PROBLEM DESCRIPTION
Restate all the data word for word and omit the pictures.

* * * *

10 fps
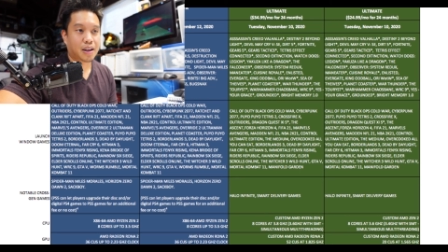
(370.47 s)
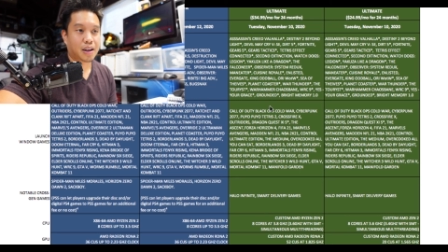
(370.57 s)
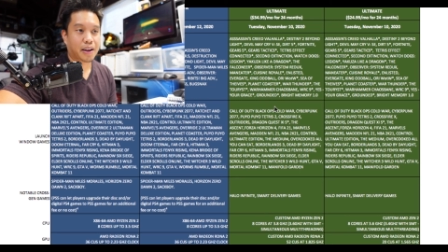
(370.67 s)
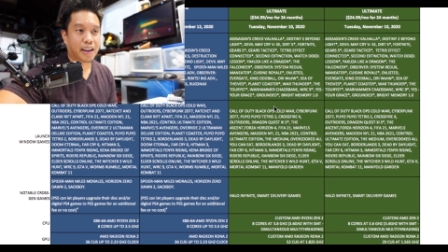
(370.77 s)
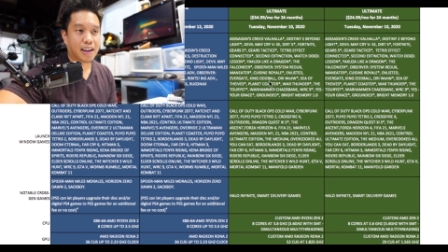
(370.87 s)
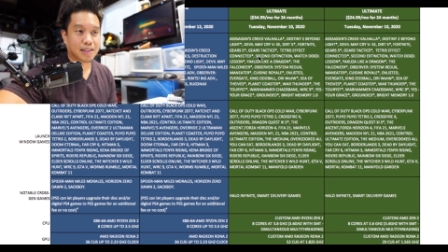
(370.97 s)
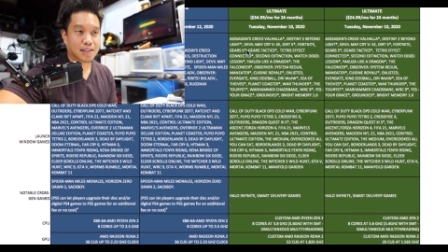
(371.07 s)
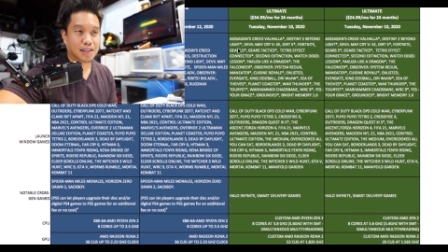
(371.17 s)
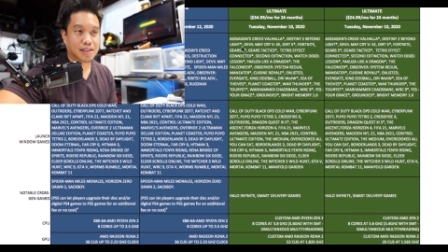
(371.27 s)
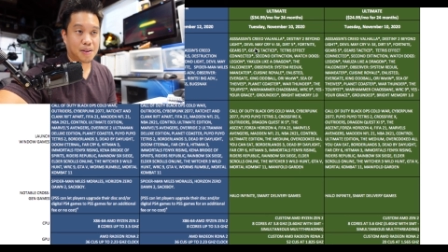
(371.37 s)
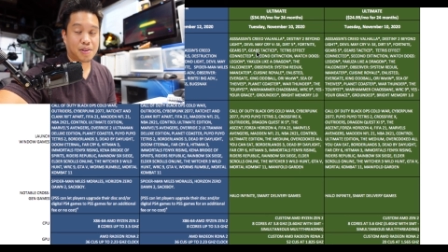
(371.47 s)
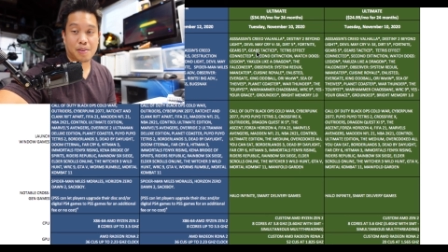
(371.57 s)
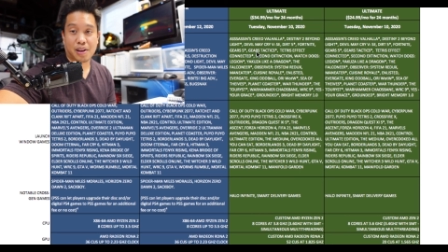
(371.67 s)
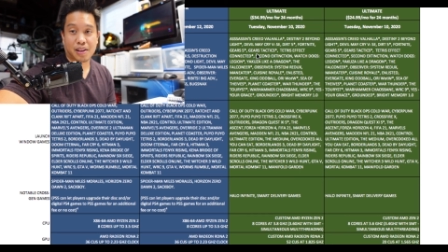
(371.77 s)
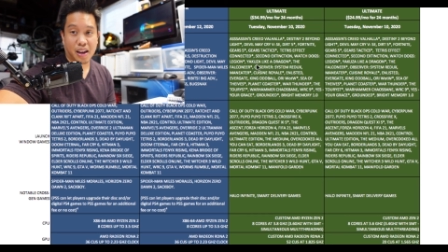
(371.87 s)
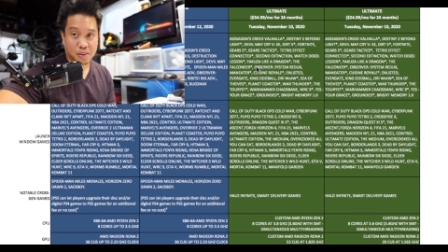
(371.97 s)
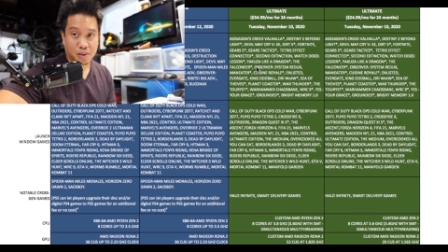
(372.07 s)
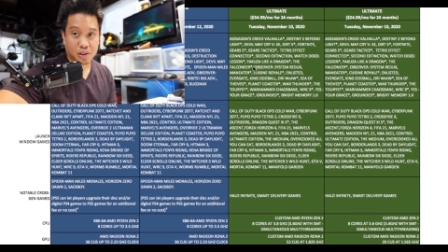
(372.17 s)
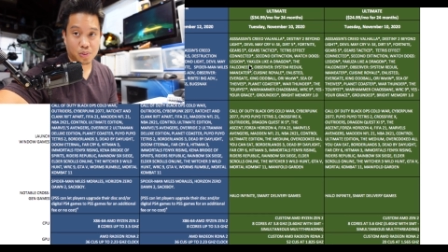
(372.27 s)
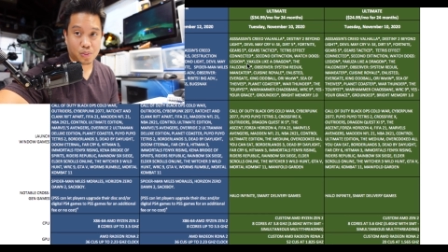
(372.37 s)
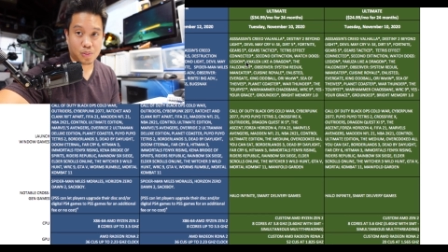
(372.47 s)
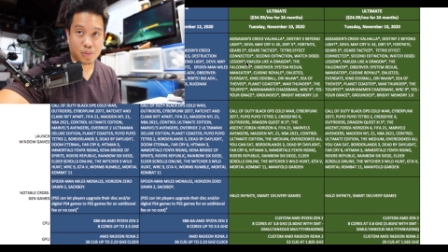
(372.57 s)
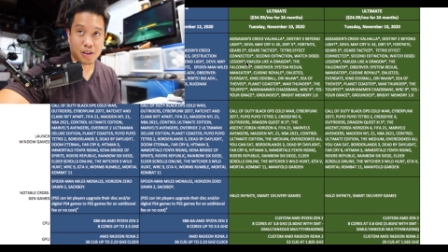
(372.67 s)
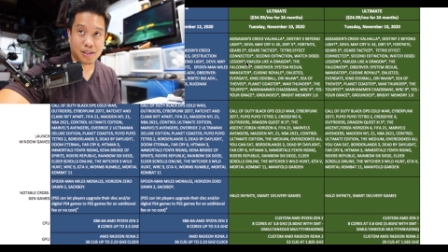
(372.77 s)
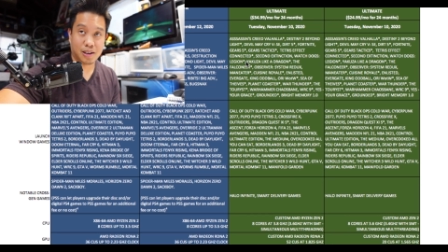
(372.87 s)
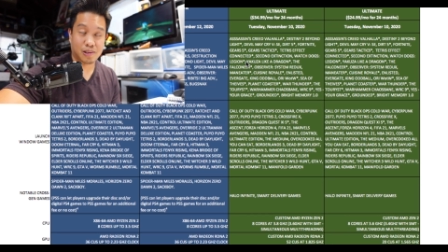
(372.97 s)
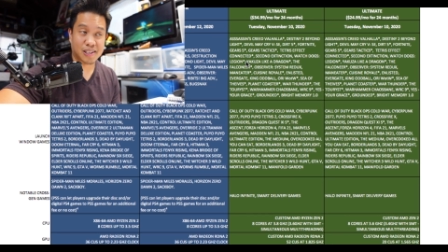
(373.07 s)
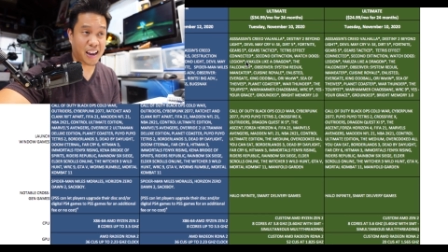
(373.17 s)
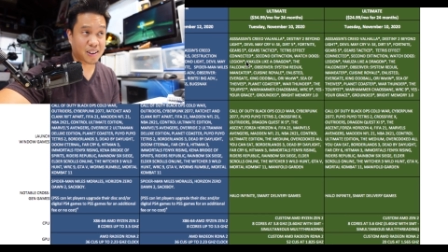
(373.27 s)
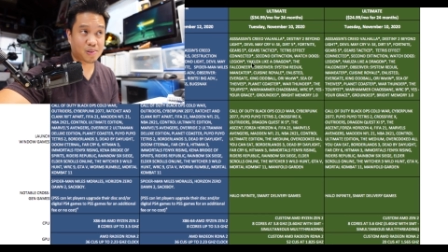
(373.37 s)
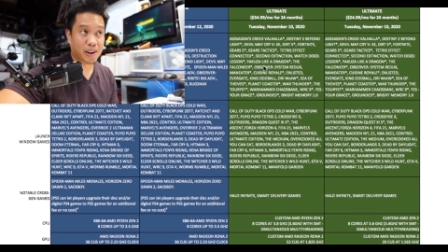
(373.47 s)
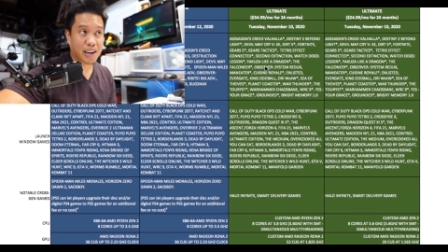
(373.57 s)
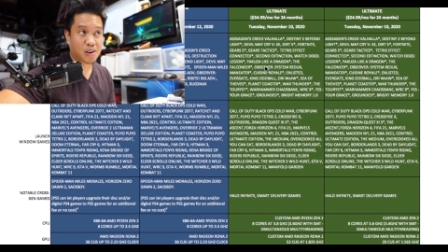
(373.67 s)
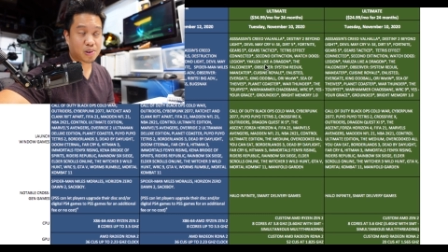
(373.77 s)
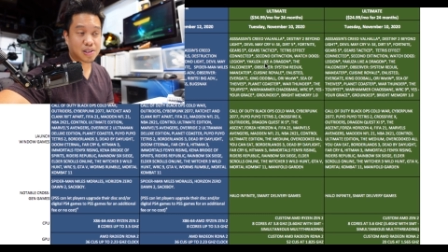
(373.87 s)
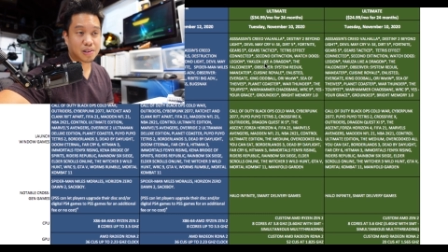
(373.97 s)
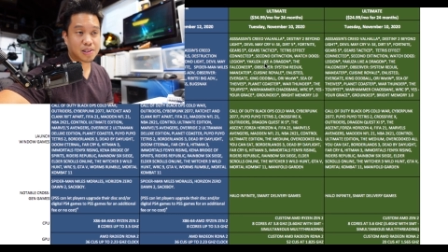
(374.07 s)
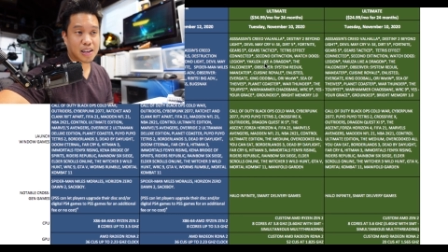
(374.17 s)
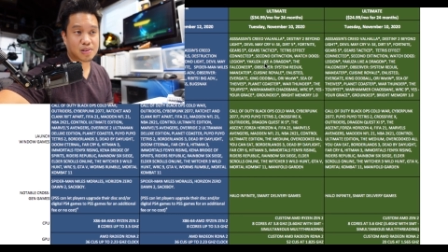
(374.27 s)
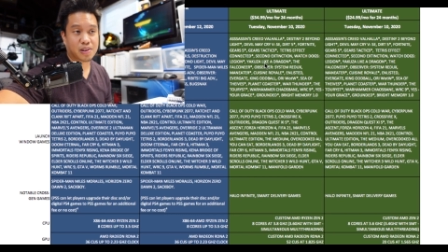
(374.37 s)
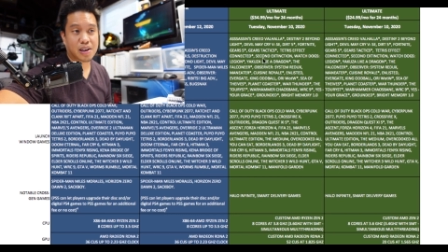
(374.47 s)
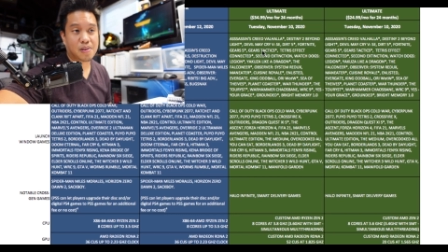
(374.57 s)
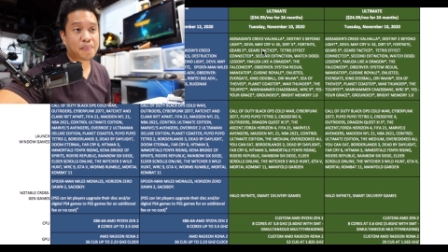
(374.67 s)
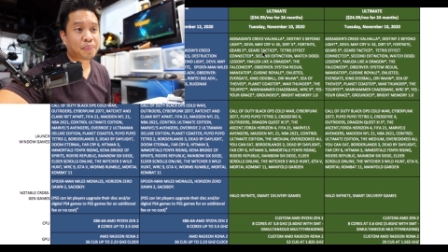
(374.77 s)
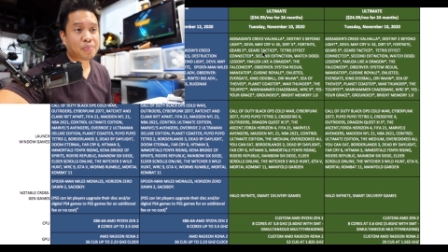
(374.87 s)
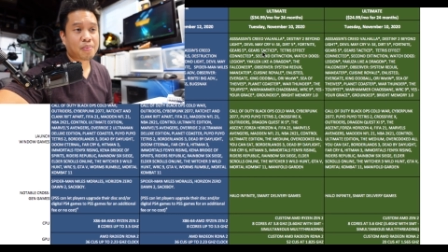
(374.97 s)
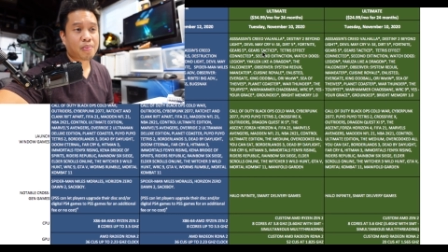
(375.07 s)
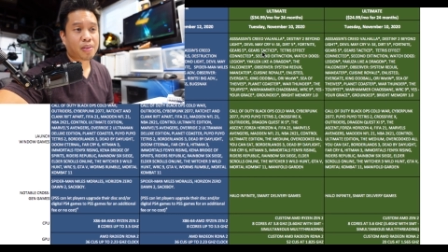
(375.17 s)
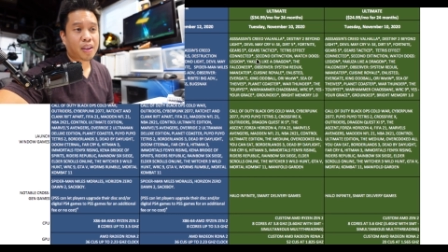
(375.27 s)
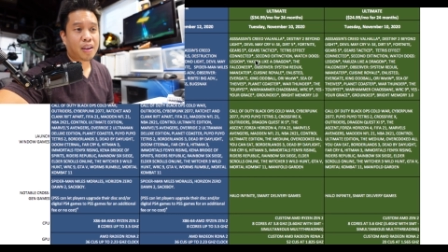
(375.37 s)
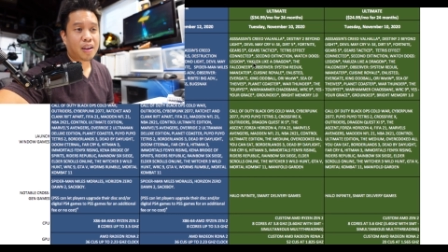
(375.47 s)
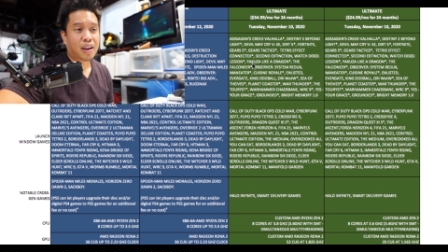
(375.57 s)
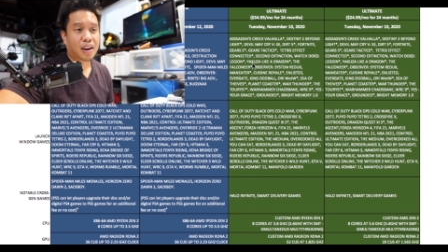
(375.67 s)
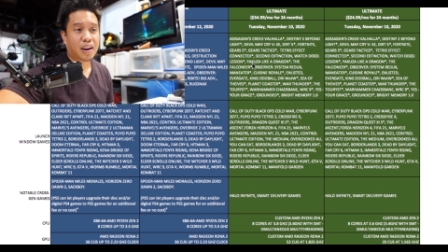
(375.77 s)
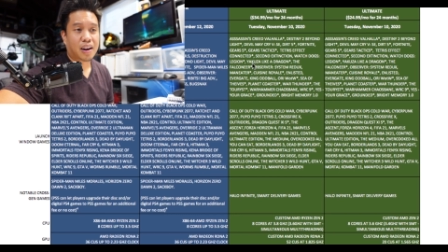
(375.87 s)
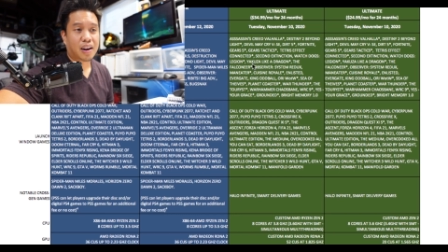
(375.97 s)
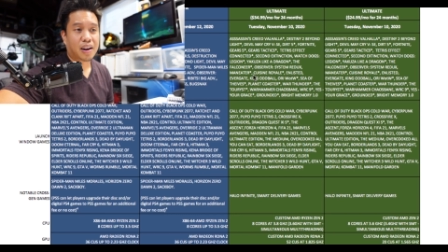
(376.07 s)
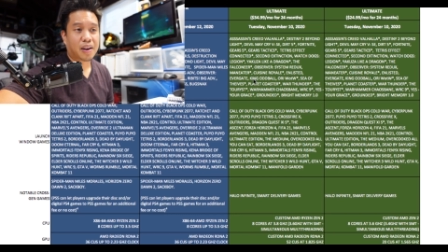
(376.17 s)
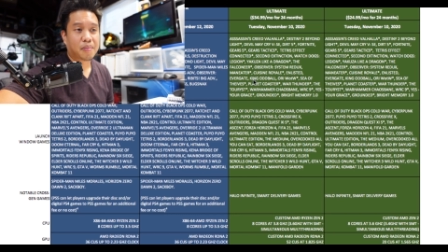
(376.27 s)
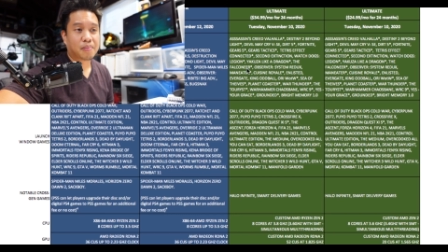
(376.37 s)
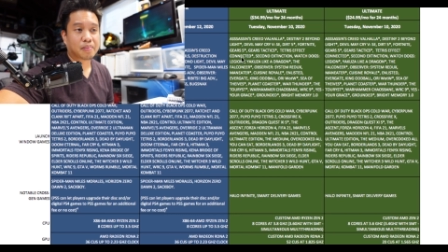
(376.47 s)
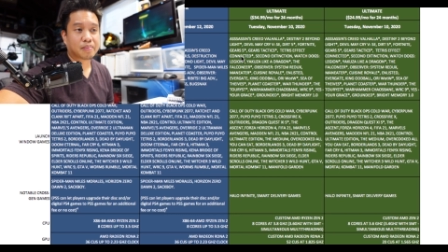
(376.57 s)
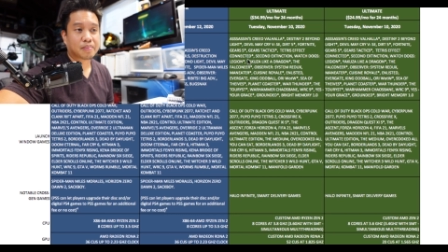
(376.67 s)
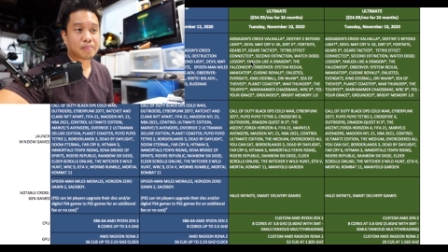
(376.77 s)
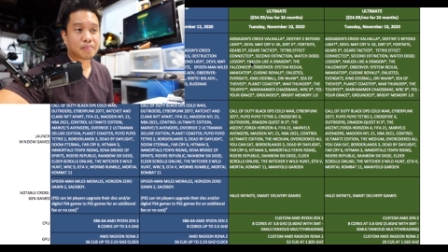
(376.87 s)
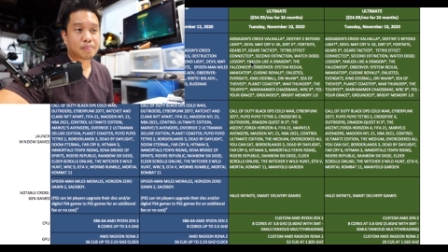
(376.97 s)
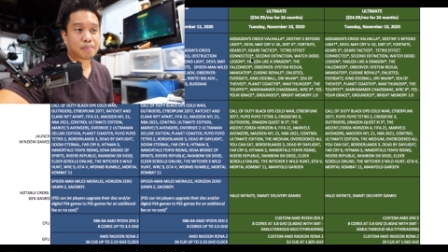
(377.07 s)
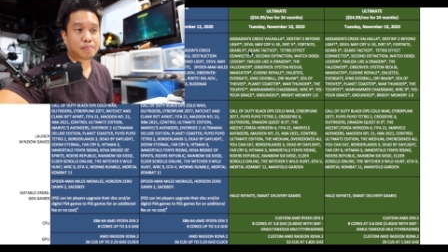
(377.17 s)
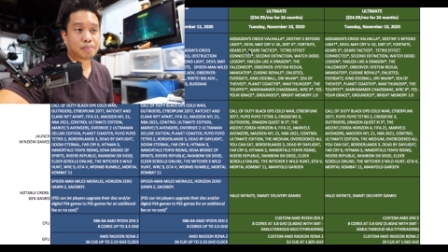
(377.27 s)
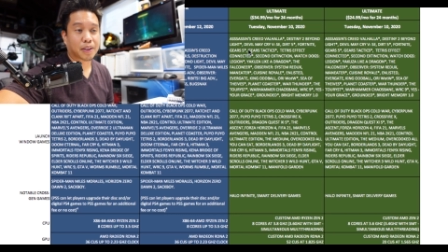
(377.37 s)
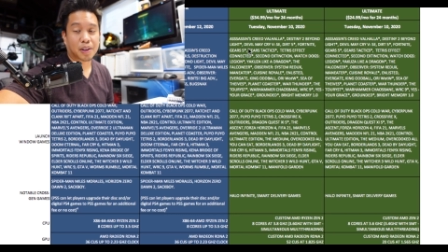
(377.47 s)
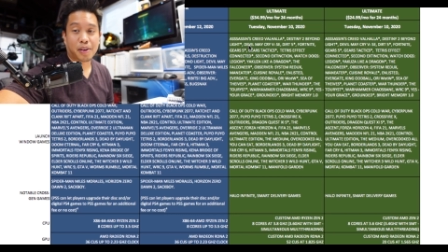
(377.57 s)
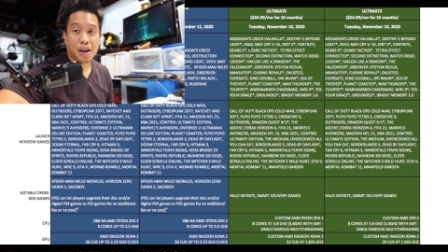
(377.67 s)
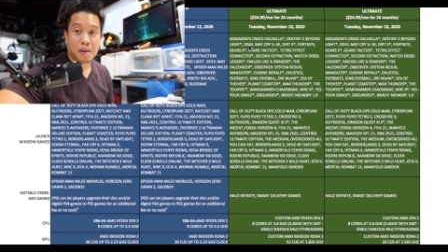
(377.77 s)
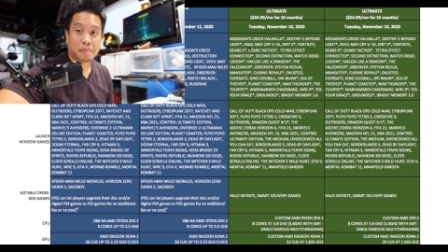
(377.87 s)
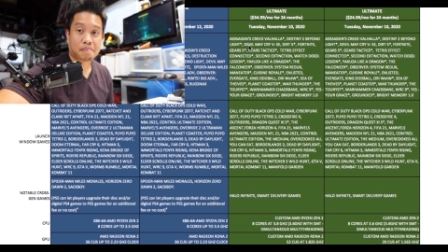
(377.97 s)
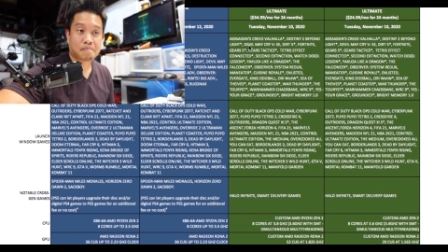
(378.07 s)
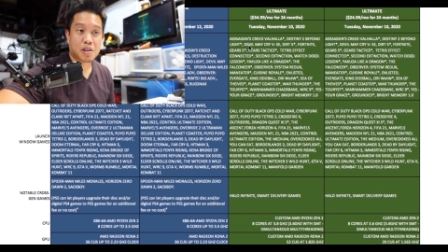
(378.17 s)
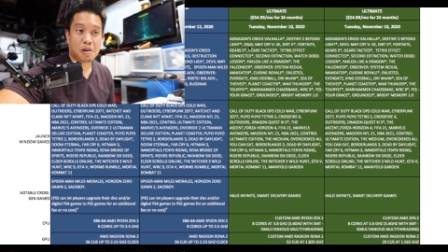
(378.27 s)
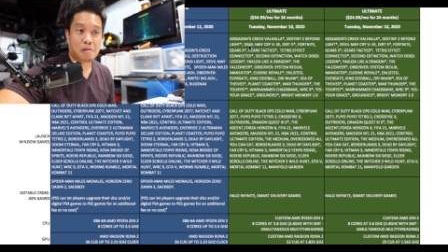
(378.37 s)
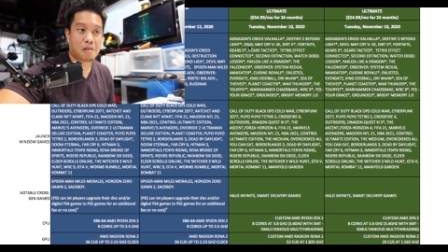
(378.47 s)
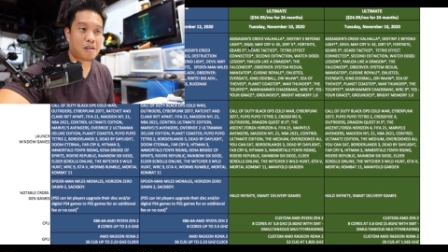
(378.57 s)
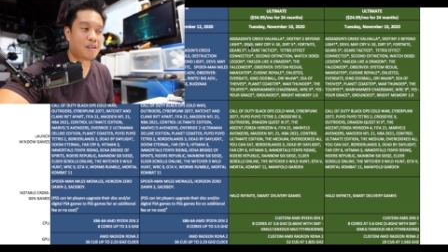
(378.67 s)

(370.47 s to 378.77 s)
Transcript: I can't say the same thing about the Xbox Series X right now or Series S right now, but they'll be coming. So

* * * *

TASK SOLUTION
10 fps
(370.47 s)
(370.57 s)
(370.67 s)
(370.77 s)
(370.87 s)
(370.97 s)
(371.07 s)
(371.17 s)
(371.27 s)
(371.37 s)
(371.47 s)
(371.57 s)
(371.67 s)
(371.77 s)
(371.87 s)
(371.97 s)
(372.07 s)
(372.17 s)
(372.27 s)
(372.37 s)
(372.47 s)
(372.57 s)
(372.67 s)
(372.77 s)
(372.87 s)
(372.97 s)
(373.07 s)
(373.17 s)
(373.27 s)
(373.37 s)
(373.47 s)
(373.57 s)
(373.67 s)
(373.77 s)
(373.87 s)
(373.97 s)
(374.07 s)
(374.17 s)
(374.27 s)
(374.37 s)
(374.47 s)
(374.57 s)
(374.67 s)
(374.77 s)
(374.87 s)
(374.97 s)
(375.07 s)
(375.17 s)
(375.27 s)
(375.37 s)
(375.47 s)
(375.57 s)
(375.67 s)
(375.77 s)
(375.87 s)
(375.97 s)
(376.07 s)
(376.17 s)
(376.27 s)
(376.37 s)
(376.47 s)
(376.57 s)
(376.67 s)
(376.77 s)
(376.87 s)
(376.97 s)
(377.07 s)
(377.17 s)
(377.27 s)
(377.37 s)
(377.47 s)
(377.57 s)
(377.67 s)
(377.77 s)
(377.87 s)
(377.97 s)
(378.07 s)
(378.17 s)
(378.27 s)
(378.37 s)
(378.47 s)
(378.57 s)
(378.67 s)

(370.47 s to 378.77 s)
Transcript: I can't say the same thing about the Xbox Series X right now or Series S right now, but they'll be coming. So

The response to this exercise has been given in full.